Instructions for the task
If a record below holds a picture, leave the picture out and copy the rest exactly.

(Stored data)
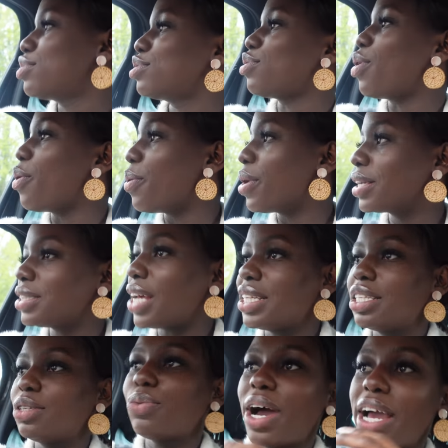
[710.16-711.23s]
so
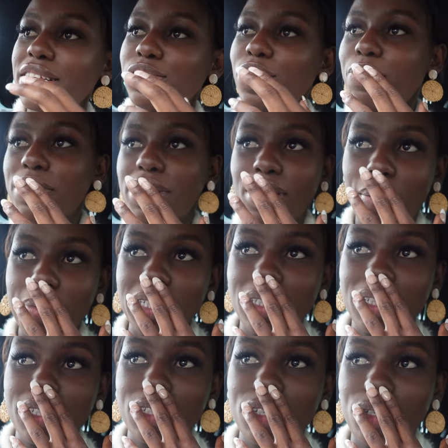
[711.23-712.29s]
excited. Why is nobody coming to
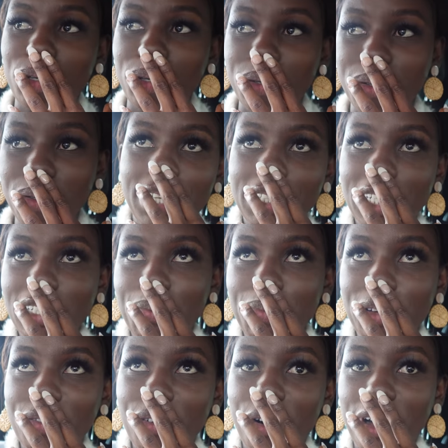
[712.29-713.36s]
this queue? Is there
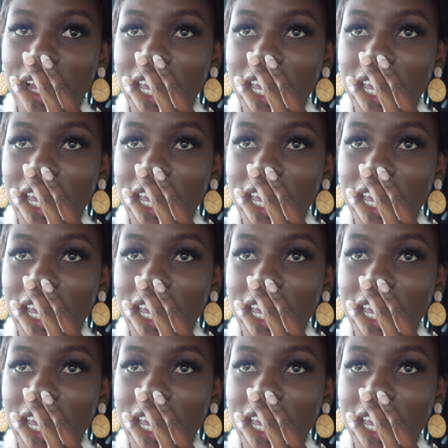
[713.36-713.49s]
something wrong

Expected output
[710.16-711.23s]
so
[711.23-712.29s]
excited. Why is nobody coming to
[712.29-713.36s]
this queue? Is there
[713.36-713.49s]
something wrong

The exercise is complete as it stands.